Hearty Grain for a Healthy Heart
Buckwheat is a high protein, high fiber, magnesium rich “grain-like” food eaten on the Body Ecology Diet (BED). Many people think that buckwheat is a cereal grain, but it is actually a fruit seed that is related to rhubarb and sorrel. It is similar in size to wheat kernels, but has a unique triangular shape. In order to be edible, the outer hull must be removed–a process that requires special milling equipment. Buckwheat is sold either unroasted or roasted (called “kasha”), Unroasted buckwheat has a soft, subtle flavor, while roasted buckwheat has more of an earthy, nutty taste. Its color ranges from tannish-pink to brown.
When researchers tested blood lipids of 805 Yi people of China where buckwheat is a popular food, they found that buckwheat intake was associated with lower total serum cholesterol, lower low-density lipoprotein cholesterol (LDL–the form linked to cardiovascular disease), and a high ratio of HDL (health-promoting cholesterol) to total cholesterol.
Buckwheat’s lipid-lowering activity is largely due to rutin and other flavonoid compounds. Flavonoids are phytochemicals that protect against disease by extending the action of vitamin C and acting as antioxidants. These compounds help maintain blood flow and prevent platelets from clotting excessively.
How is buckwheat incorporated in the Body Ecology Diet?
Buckwheat is one of the few ‘grains’ initially allowed on the Body Ecology Diet. (Remember: it is really a fruit seed that is high in protein yet provides us with a great source for fiber.)

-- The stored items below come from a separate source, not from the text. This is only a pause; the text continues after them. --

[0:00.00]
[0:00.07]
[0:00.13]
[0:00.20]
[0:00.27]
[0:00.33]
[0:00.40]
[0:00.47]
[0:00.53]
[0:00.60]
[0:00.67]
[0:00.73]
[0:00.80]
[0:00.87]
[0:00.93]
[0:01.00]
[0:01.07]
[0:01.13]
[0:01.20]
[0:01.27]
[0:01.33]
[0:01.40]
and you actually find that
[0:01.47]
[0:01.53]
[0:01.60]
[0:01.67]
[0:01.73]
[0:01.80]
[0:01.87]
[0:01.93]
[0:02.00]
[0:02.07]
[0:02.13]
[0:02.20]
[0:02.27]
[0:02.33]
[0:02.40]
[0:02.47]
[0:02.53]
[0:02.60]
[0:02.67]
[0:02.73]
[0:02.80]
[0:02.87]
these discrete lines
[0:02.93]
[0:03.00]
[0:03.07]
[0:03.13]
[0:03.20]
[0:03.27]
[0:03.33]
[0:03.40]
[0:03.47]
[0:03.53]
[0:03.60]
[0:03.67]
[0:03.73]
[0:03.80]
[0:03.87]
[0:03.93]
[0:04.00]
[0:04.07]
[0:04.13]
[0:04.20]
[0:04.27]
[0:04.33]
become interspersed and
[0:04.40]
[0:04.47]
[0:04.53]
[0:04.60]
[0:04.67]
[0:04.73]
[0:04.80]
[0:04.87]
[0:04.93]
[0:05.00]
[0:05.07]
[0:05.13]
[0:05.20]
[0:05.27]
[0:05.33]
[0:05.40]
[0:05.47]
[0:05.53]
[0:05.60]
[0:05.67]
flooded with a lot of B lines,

We recommend soaking buckwheat for at least eight hours before cooking. It should be washed and rinsed thoroughly using a strainer. Add one part buckwheat to two parts boiling and salted water, vegetable or kombu broth. After the liquid has returned to a boil, turn down the heat, cover and simmer for about 20 minutes.
Buckwheat can also be sprouted to increase its’ nutritional value, but avoid high amounts of buckwheat greens. Recent studies have shown that they contain a natural toxin called fagopyrin, which has caused a reaction in some people–a tingling in their hands or feet, and hypersensitivity to sunlight. As a result, areas of the skin may turn a pink or red tone and remain sensitive to hot, cold and friction for several days after the color disappears. However, smaller amounts of buckwheat greens are acceptable in the Body Ecology Diet and can be used as an ingredient in cultured veggies because fermentation negates the toxins.

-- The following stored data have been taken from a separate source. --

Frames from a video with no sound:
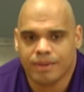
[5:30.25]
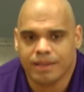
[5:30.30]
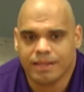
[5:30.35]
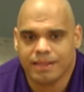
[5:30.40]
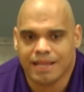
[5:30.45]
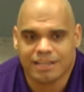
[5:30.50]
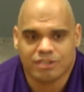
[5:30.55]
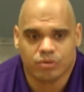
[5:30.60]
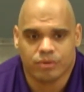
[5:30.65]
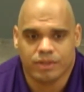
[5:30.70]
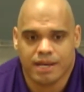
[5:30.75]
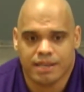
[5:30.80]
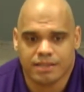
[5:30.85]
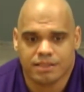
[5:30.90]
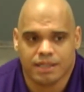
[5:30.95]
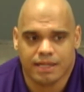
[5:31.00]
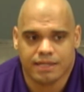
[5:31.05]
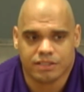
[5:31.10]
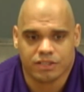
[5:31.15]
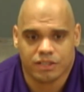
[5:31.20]
That's what,
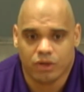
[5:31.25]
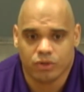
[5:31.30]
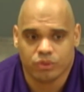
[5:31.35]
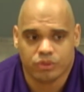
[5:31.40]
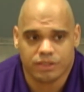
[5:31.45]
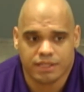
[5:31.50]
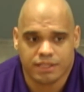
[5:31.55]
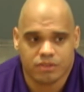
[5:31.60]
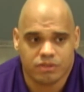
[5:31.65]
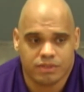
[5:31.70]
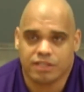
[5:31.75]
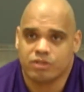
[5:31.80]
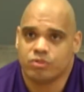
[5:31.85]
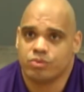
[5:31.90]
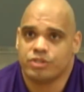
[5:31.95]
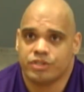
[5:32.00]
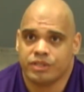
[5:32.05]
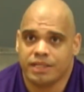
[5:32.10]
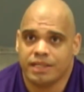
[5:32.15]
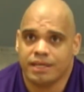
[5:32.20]
as a coach, that's
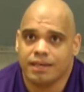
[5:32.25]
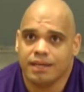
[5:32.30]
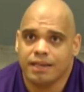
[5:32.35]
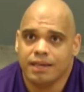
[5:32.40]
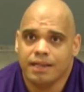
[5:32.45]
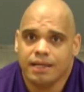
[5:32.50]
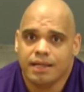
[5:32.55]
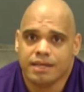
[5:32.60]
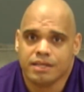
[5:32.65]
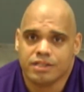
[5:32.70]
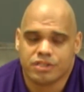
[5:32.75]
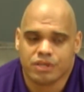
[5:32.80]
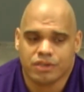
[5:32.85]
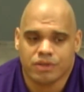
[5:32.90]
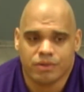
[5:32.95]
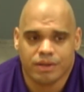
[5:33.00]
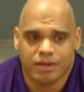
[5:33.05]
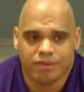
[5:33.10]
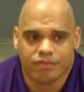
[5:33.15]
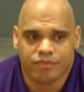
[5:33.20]
what you need. And
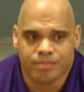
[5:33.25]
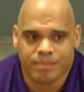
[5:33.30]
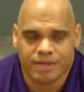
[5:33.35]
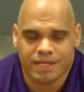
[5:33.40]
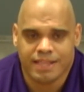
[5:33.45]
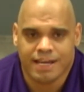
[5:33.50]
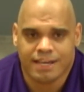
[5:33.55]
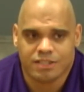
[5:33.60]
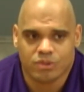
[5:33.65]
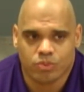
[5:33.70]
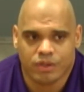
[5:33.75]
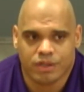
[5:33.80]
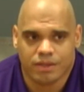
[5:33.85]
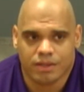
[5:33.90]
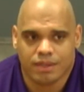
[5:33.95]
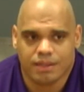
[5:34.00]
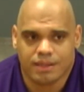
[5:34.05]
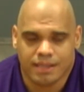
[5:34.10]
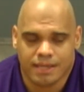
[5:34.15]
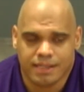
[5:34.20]
so for me, that's one
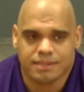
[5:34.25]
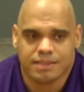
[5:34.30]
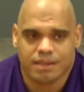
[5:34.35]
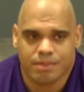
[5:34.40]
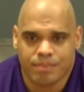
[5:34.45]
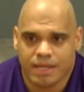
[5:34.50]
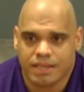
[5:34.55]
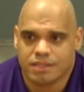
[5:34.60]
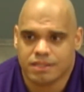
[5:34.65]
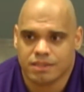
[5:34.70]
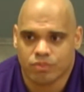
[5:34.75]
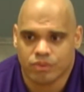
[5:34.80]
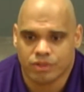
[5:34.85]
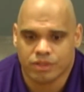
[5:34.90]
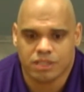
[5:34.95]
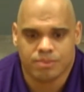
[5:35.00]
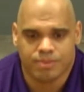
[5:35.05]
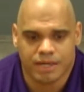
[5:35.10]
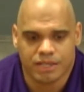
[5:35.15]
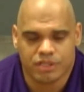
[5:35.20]
of the things that makes it
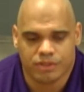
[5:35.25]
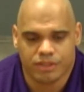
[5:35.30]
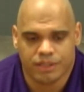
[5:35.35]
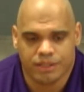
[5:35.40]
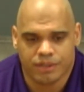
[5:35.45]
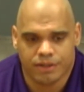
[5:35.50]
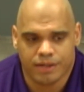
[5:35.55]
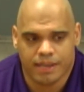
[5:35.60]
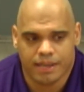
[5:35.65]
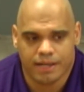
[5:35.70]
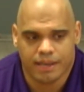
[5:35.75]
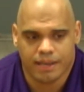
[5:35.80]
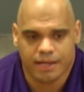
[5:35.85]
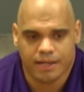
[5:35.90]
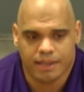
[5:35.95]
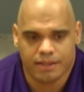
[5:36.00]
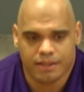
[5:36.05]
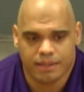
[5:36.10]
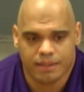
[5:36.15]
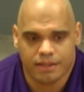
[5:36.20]
really special here
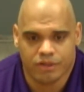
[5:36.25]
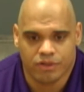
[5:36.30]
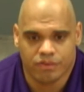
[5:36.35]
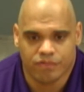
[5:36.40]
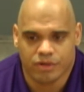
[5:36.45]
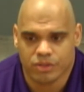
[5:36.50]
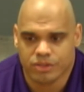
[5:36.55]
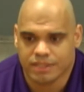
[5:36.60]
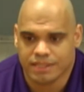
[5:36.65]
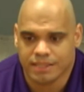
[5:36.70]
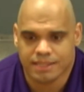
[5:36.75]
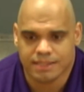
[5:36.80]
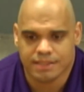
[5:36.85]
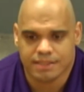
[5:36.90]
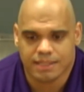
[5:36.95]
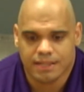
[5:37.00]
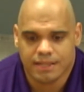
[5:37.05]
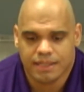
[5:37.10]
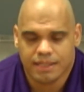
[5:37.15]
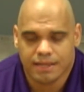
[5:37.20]
at the university
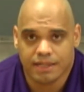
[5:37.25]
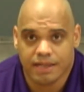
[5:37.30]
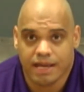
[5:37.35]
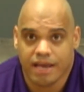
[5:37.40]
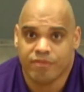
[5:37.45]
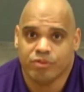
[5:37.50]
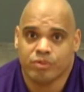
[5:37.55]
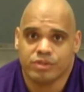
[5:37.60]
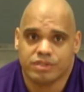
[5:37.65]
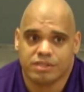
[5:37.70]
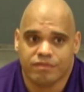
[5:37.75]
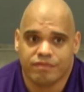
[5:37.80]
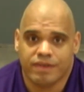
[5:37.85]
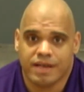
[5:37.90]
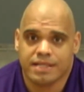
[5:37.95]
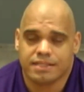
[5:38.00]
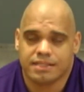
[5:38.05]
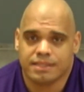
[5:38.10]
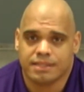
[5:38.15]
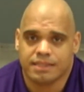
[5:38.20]
is everyone's
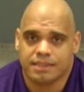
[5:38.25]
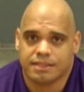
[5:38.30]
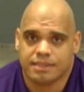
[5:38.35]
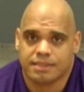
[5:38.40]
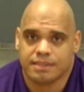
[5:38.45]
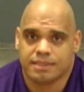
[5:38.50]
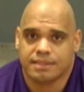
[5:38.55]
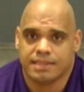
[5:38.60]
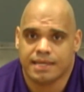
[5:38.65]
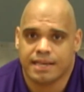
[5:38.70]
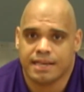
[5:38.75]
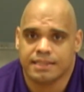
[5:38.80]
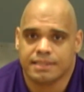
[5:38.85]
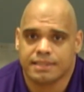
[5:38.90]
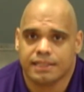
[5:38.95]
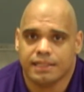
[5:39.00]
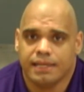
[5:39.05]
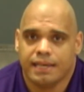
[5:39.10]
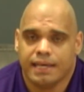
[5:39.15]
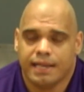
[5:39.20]
invested in the
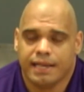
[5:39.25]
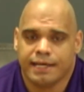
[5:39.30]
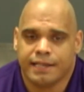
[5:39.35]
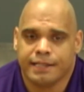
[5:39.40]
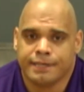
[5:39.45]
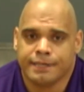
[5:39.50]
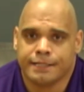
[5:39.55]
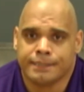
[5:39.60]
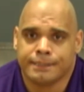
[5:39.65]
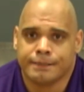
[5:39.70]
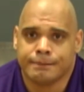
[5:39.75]
success, and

Buckwheat is often served hot as a delicious, hearty breakfast cereal, but we also suggest serving it as a vegetarian evening meal. It is warming and excellent in the winter months. Be sure you have young coconut kefir or cultured veggies with your meal to help aid in digestion.

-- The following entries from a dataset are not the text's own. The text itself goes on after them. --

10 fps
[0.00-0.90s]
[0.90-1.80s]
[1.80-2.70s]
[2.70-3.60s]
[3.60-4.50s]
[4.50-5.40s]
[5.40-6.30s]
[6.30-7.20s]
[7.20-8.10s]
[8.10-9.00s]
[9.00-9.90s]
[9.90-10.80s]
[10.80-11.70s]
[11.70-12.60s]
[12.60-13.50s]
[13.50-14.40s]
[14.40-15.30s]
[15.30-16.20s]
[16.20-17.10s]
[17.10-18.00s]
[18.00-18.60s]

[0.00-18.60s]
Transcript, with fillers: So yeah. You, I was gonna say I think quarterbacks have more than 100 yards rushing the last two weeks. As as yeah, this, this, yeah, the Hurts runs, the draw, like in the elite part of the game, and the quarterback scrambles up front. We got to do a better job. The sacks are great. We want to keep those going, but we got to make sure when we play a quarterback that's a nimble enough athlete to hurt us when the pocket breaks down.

Anytime of the year, buckwheat is a great food to help your heart!
Other Cooking Ideas
- Cook up a pot of buckwheat, pour it into a square or round container and let it sit and cool. It will become quite firm. When ready to eat, cut the buckwheat into pretty shapes or squares and saute the buckwheat in ghee. Top with stir-fried veggies cooked in unprocessed coconut oil. Add cultured veggies and you have a perfect meal.
- Top with our ginger carrot sauce (featured in this month’s newsletter).
- Slice and saute onions and shitake mushrooms and add them to our BED Gravy recipe on p.228 for another delicious topping.
- Add cooked buckwheat to soups or stews to give them a hardier flavor and deeper texture.
- Make a delightful lunch or dinner salad with leftover, buckwheat. Dice up and parboil carrots, garden peas, corn, and red-skinned potatoes. Drain and cool. Combine, buckwheat, veggies and sliced scallions in a bowl. Mix in our Rosemary Vinaigrette Dressing on p.249 and add some extra roasted pumpkinseed oil.
- Savory, celery seed, sage, rosemary and thyme make buckwheat more delicious.